(YOUR TASK):
The entries below must be reproduced exactly; their pictures are not part of the copy.

○ ○ ○

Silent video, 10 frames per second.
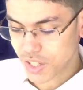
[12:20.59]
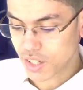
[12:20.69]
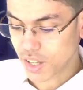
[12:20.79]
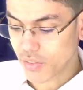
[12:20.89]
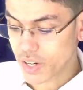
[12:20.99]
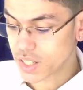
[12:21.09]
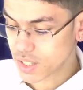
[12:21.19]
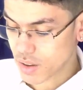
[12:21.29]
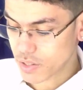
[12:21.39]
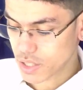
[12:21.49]
11, and
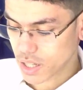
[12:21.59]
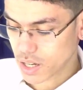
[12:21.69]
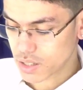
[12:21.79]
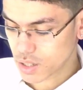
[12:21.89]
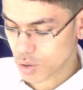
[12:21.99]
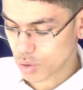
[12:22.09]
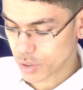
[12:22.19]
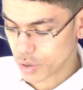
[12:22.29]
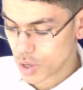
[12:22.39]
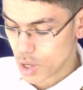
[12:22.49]
7, like I said earlier.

○ ○ ○

(WRITTEN ANSWER):
Silent video, 10 frames per second.
[12:20.59]
[12:20.69]
[12:20.79]
[12:20.89]
[12:20.99]
[12:21.09]
[12:21.19]
[12:21.29]
[12:21.39]
[12:21.49]
11, and
[12:21.59]
[12:21.69]
[12:21.79]
[12:21.89]
[12:21.99]
[12:22.09]
[12:22.19]
[12:22.29]
[12:22.39]
[12:22.49]
7, like I said earlier.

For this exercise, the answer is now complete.